One reason for the pain control might be the increased use of opioids by day 3, which was noted to be the highest on postoperative day 3 in our cohort (Table 3). Assuming the latter proposition, the MME of 14.22 ± 29.58 mg is sufficient to control the pain resulting from TKA by day 3 in the presence of PCA/PCEA, and a lesser dose of opioids should be sufficient to control pain in the first two days following TKA. Recently, Premkumar et al. [13] reported the mean amount of oral morphine equivalent consumed in the first six weeks following TKA to be 639.6 ± 323.7 mg, with a range of 20–1616 mg in the absence of PCA/PCEA. Despite variations in the pain management approach, this lowest range of opioid use (20 mg) seems comparable and only slightly higher than our mean of 14 mg for opioid use. Thus, analogous doses might be sufficient for pain control following TKA.

Those who received PCA required a much higher amount of opioids on postoperative day 1 than those who received PCEA, but this difference became nonsignificant in later days. Beilin et al. [14] have previously shown, as part of its secondary outcomes, that patients who underwent spinal-epidural anesthesia with PCEA had lower pain scores compared to those who underwent general anesthesia with PCA during the first twenty-four hours following TKA. Despite dampened and nonsignificant changes in pain scores between PCEA and PCA, a difference in opioid intake is evident. Thus, PCEA use following TKA will provide pain control with less opioid for the first day but not on postoperative days 2 and 3.

A similar demeanor was also noted across the postoperative days in those receiving spinal anesthesia, epidural anesthesia, or nerve block. Almost three times, the amount of administered opioid was needed on the first postoperative day in those not receiving spinal/epidural anesthesia or nerve block compared to those who did. However, this increase did not level up to a statistically significant difference.

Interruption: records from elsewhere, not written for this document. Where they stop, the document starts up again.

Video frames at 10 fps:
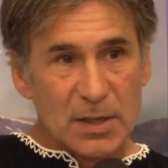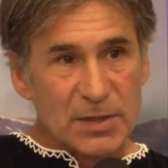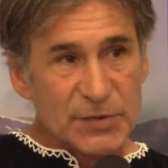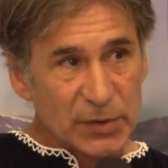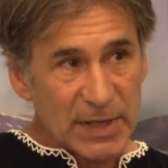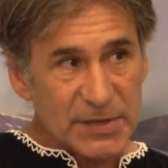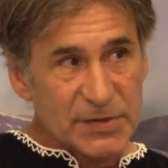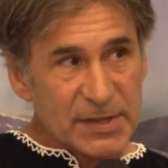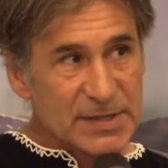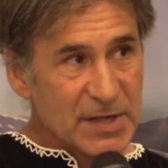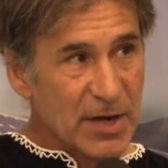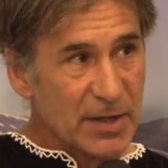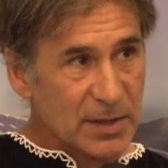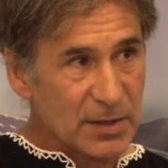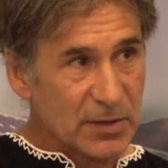So let's
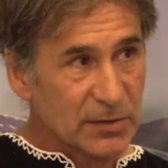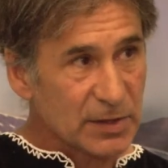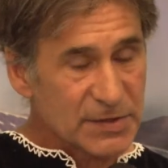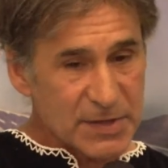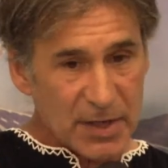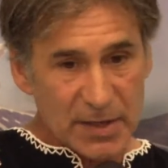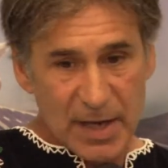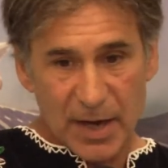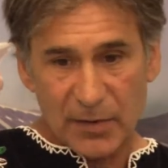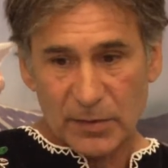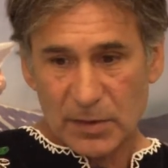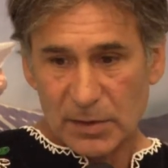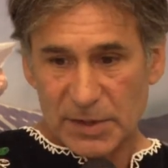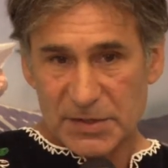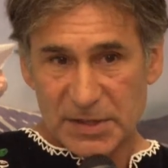start here, let's start now,
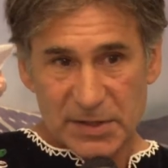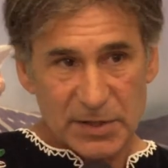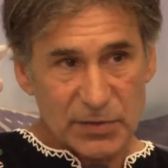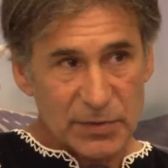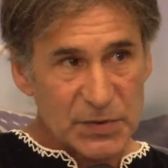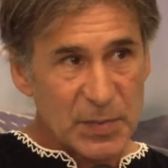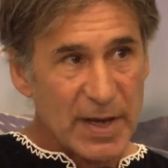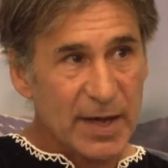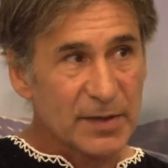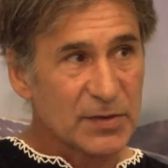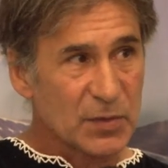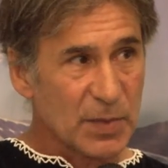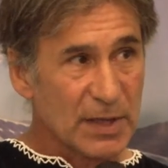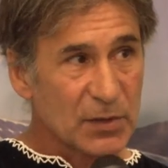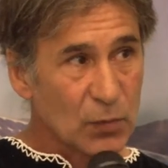let's continue this path to
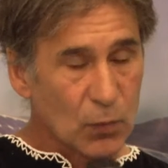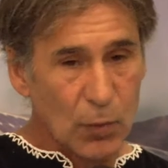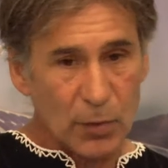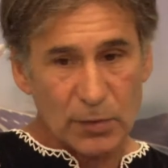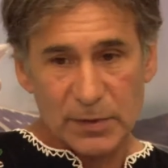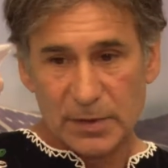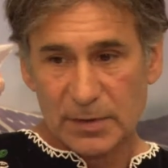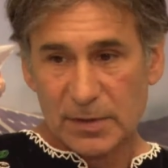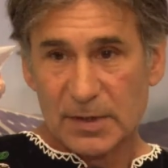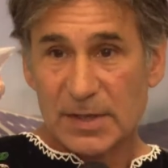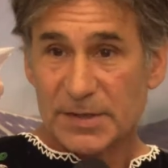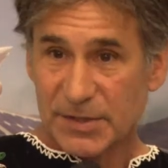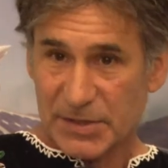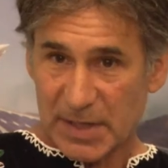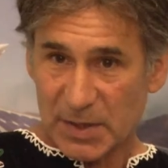make the world
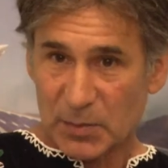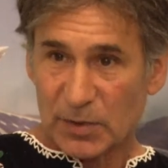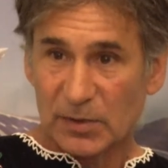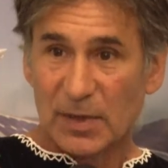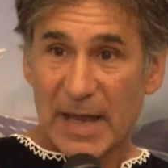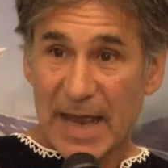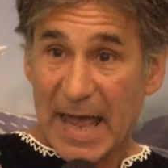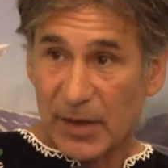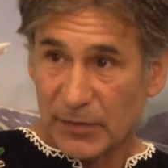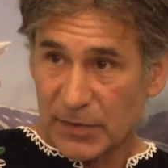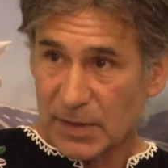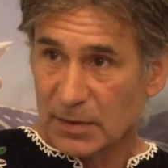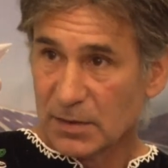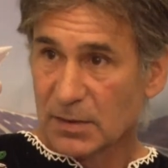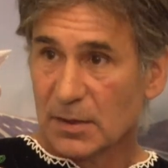sustainable, healthy,
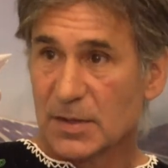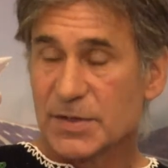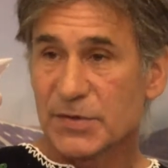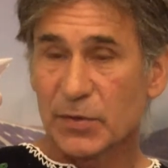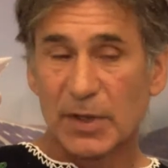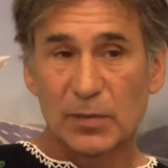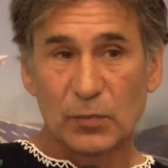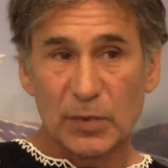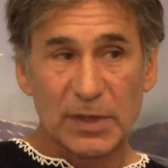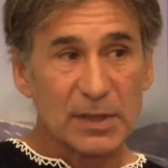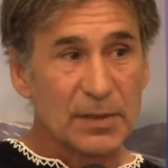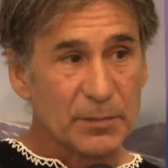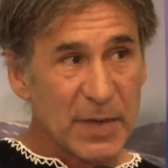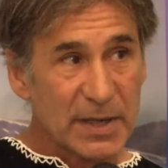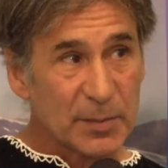so that we
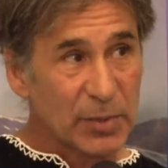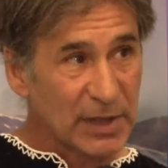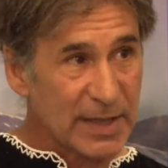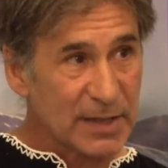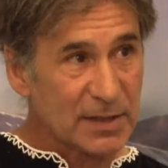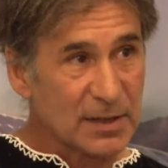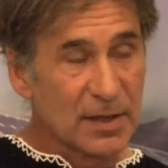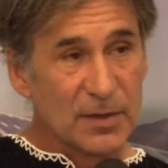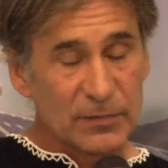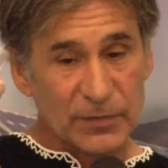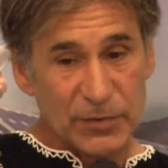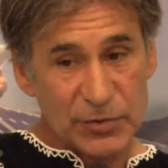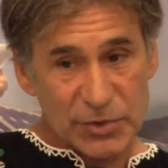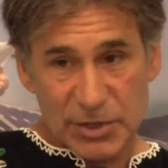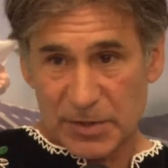make a planet for
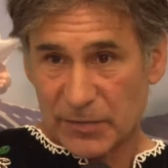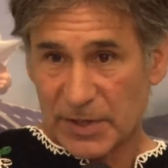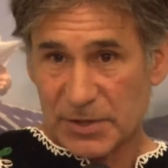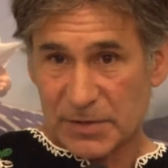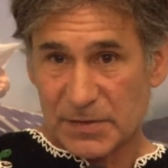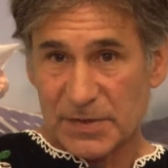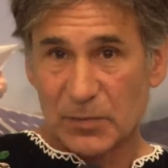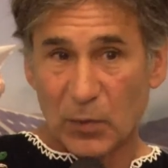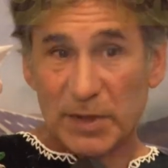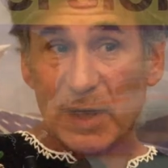future generations, one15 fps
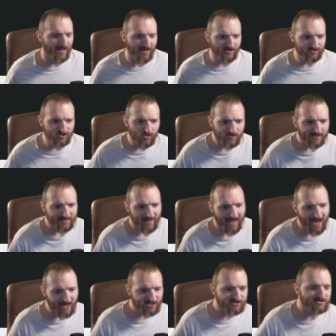you can
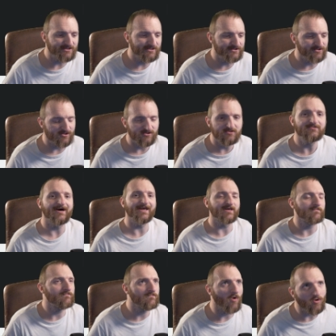actually do like
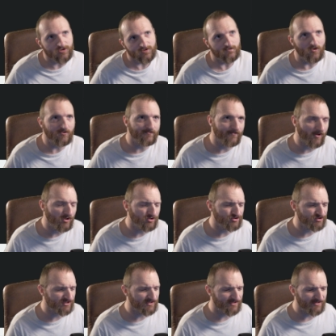multiple
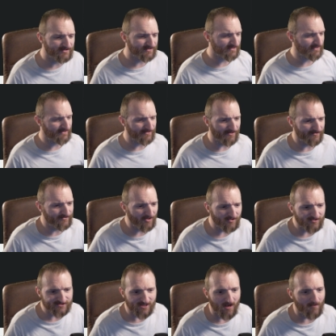versions and
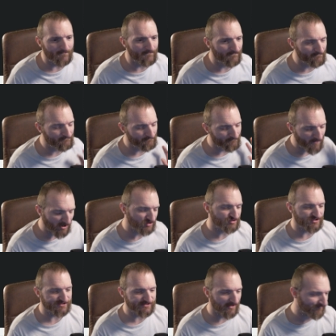there's a bunch
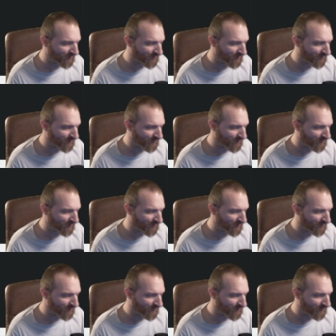of stuff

In conclusion, postoperative pain and its control following TKA have multifactorial aspects that can affect the success of an opioid-sparing pain control regimen. The pain following TKA was the highest on the first postoperative day with a quick and substantial decrease in subsequent days. Our study revealed that morphine equivalent of around 14 mg is sufficient to control postoperative pain, in the presence of PCA/PCEA. This amount can be an anchor amount for future studies investigating opioid-sparing pain control regimens following TKA. In addition, the anesthesia choice and the presence of PCA or PCEA influence the pain levels during the first postoperative day but not afterward. Hence, spinal anesthesia and PCEA are better options in providing good control of short-term postoperative pain and administering less opiate in TKA patients. Furthermore, thorough studies are needed to evaluate the effect of various variables on postoperative pain and its control following TKA.